> **PROBLEM STATEMENT**
Leave out the pictures and copy each record below exactly.

> **MATERIAL FOR THE TASK**
┌──

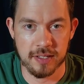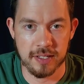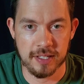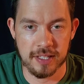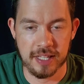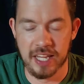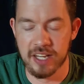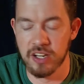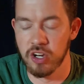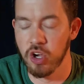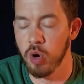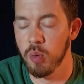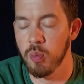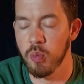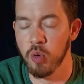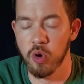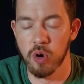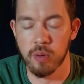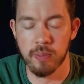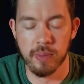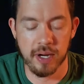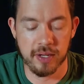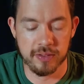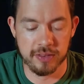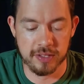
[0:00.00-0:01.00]
that know more
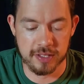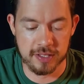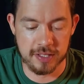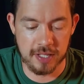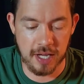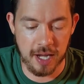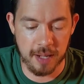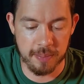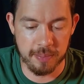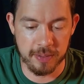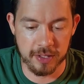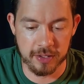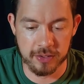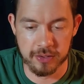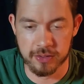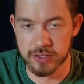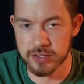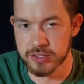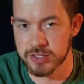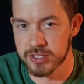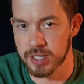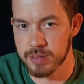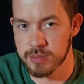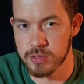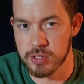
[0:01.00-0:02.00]
about the topic or the
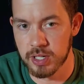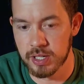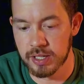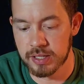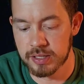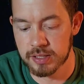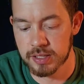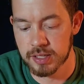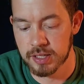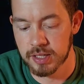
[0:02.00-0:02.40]
subject.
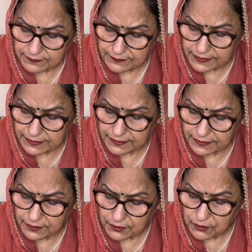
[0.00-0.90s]
They
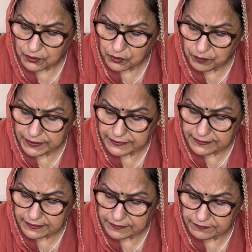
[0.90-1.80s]
who meet the
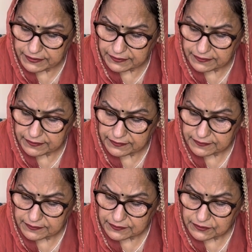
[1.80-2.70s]
living
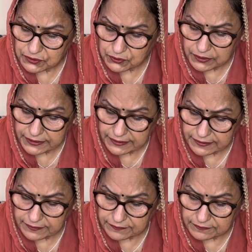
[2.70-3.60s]
truly
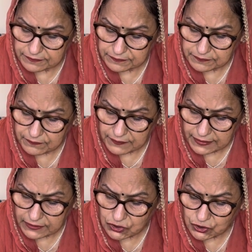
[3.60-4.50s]
live,
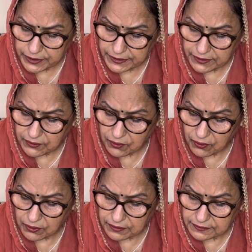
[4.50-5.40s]
enshrining
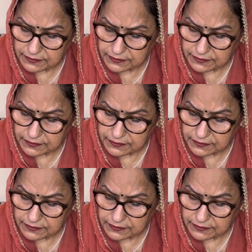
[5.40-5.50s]
God,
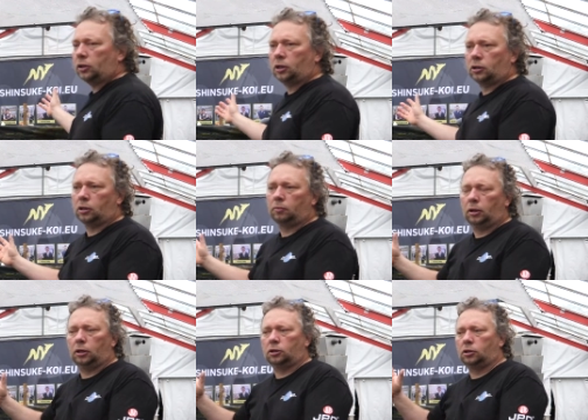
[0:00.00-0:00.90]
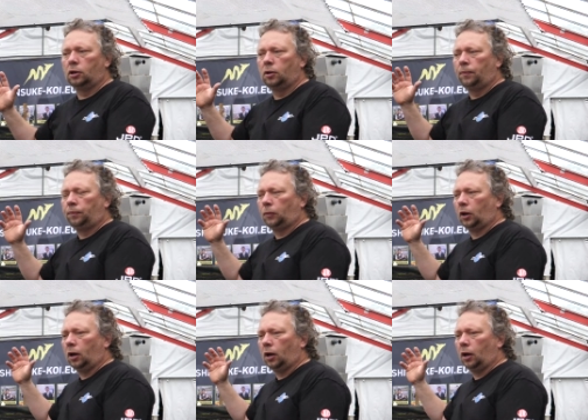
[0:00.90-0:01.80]
system is,
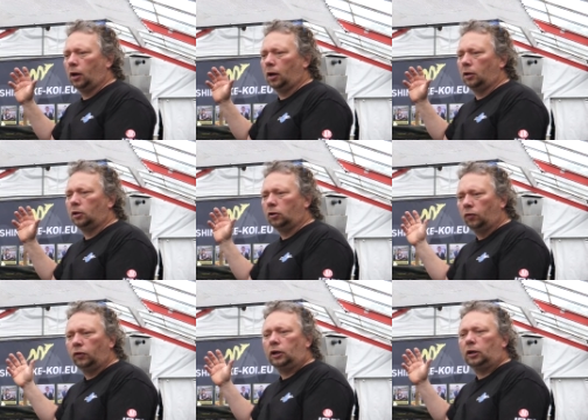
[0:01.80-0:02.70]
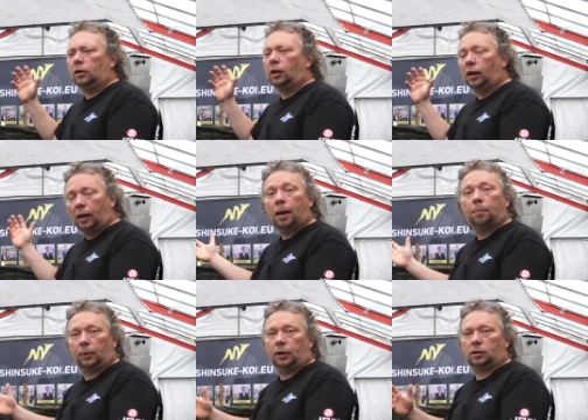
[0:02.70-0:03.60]
uh, the UV
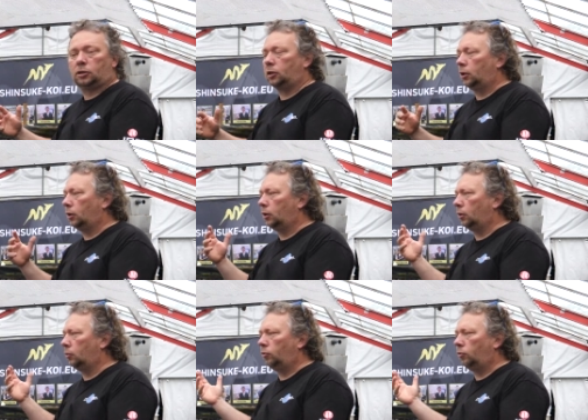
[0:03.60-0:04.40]
lamp is uh,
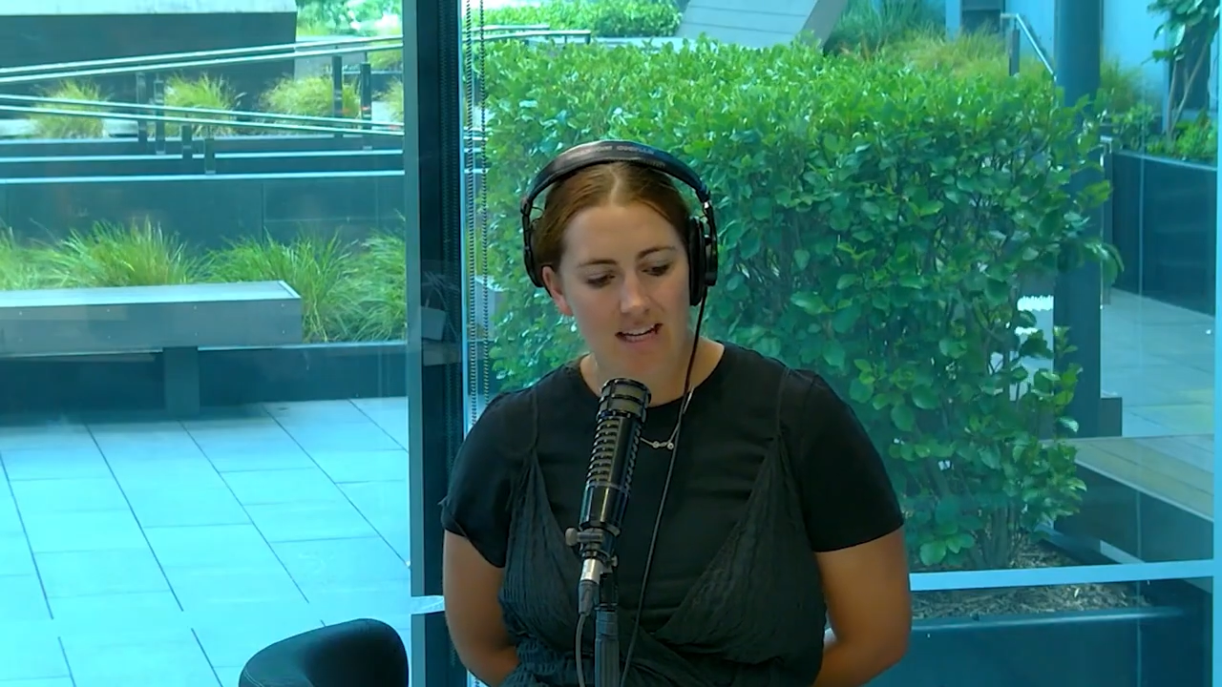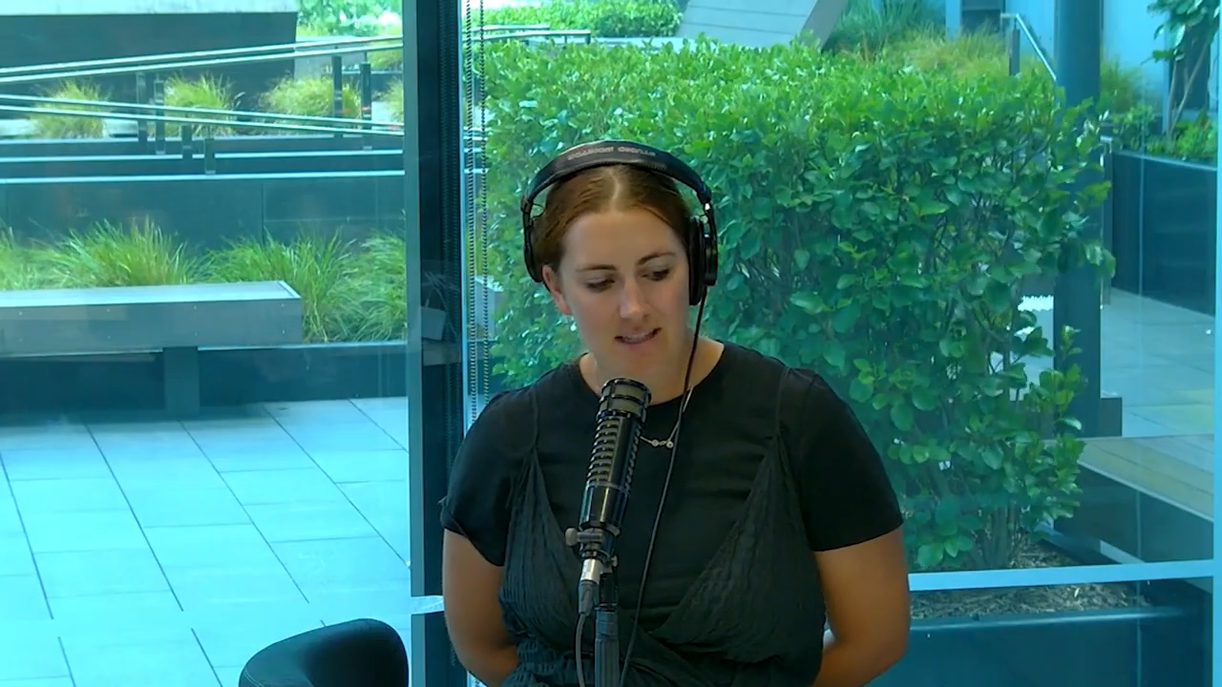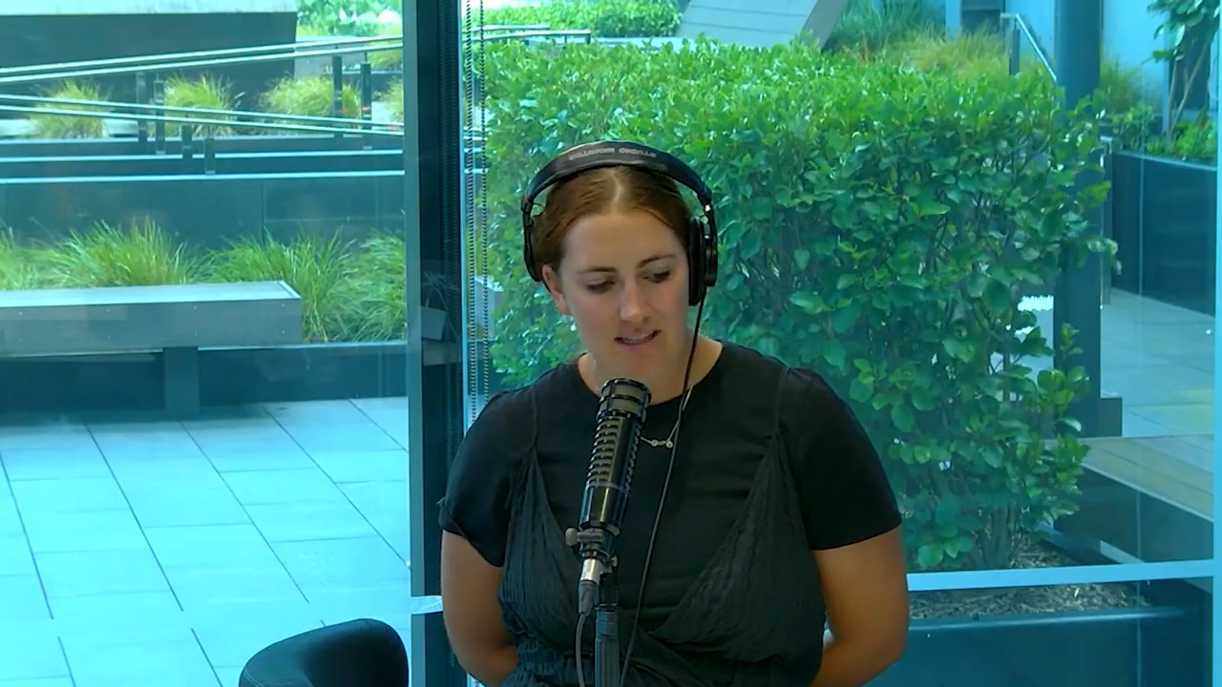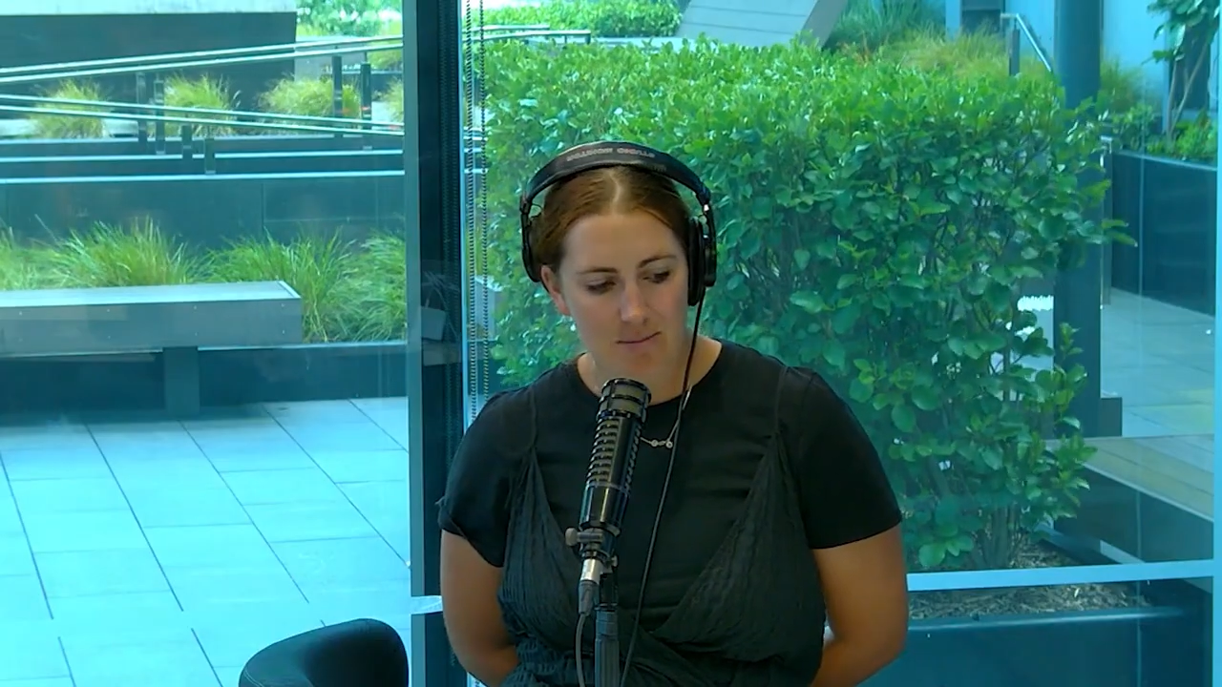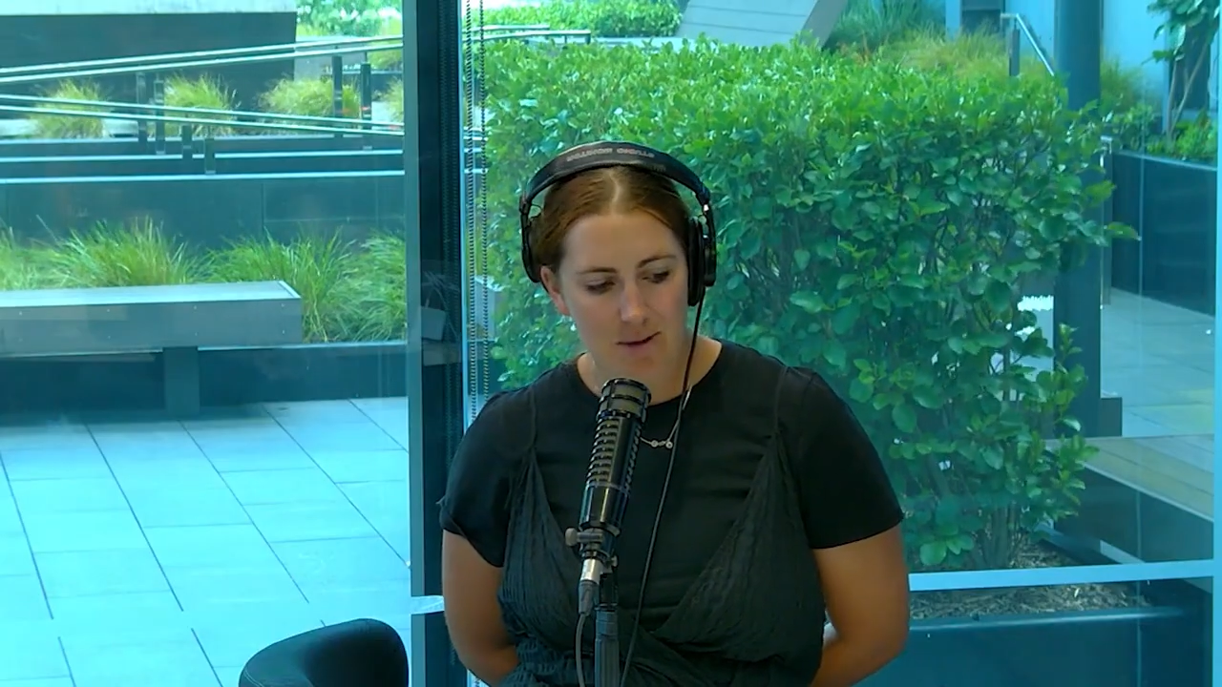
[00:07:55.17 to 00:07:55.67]

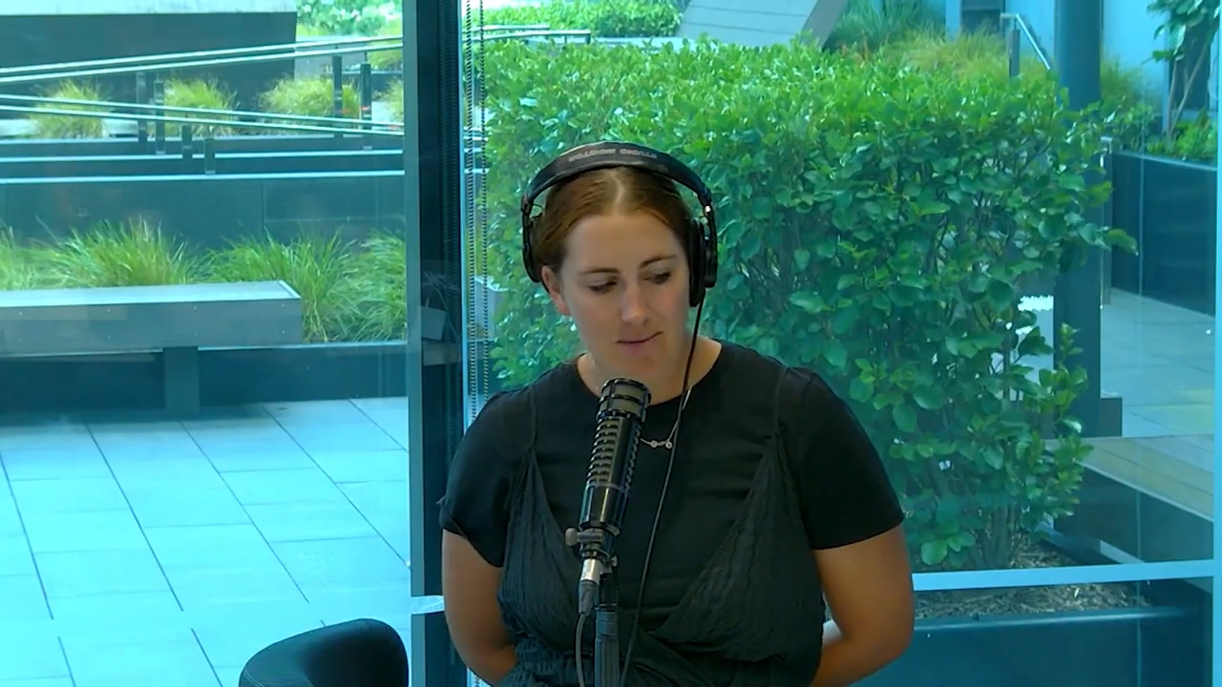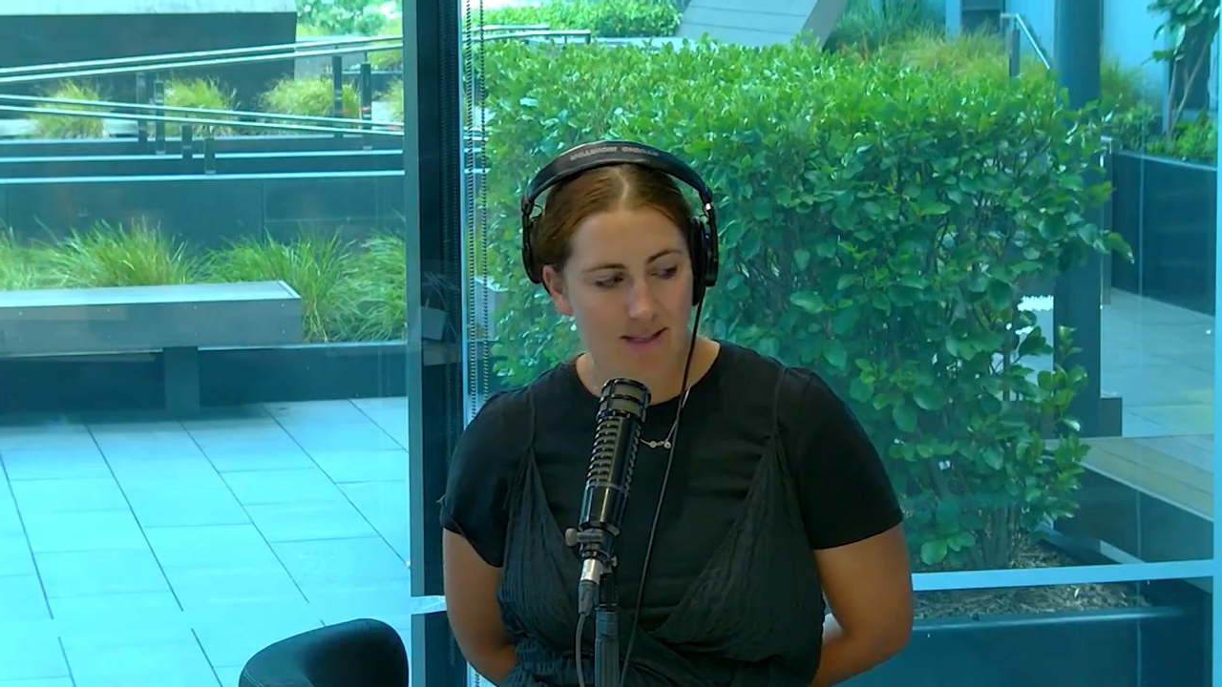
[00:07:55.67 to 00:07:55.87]
is maybe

└──

> **COMPLETED TASK**
[0:00.00-0:01.00]
that know more
[0:01.00-0:02.00]
about the topic or the
[0:02.00-0:02.40]
subject.
[0.00-0.90s]
They
[0.90-1.80s]
who meet the
[1.80-2.70s]
living
[2.70-3.60s]
truly
[3.60-4.50s]
live,
[4.50-5.40s]
enshrining
[5.40-5.50s]
God,
[0:00.00-0:00.90]
[0:00.90-0:01.80]
system is,
[0:01.80-0:02.70]
[0:02.70-0:03.60]
uh, the UV
[0:03.60-0:04.40]
lamp is uh,
[00:07:55.17 to 00:07:55.67]

[00:07:55.67 to 00:07:55.87]
is maybe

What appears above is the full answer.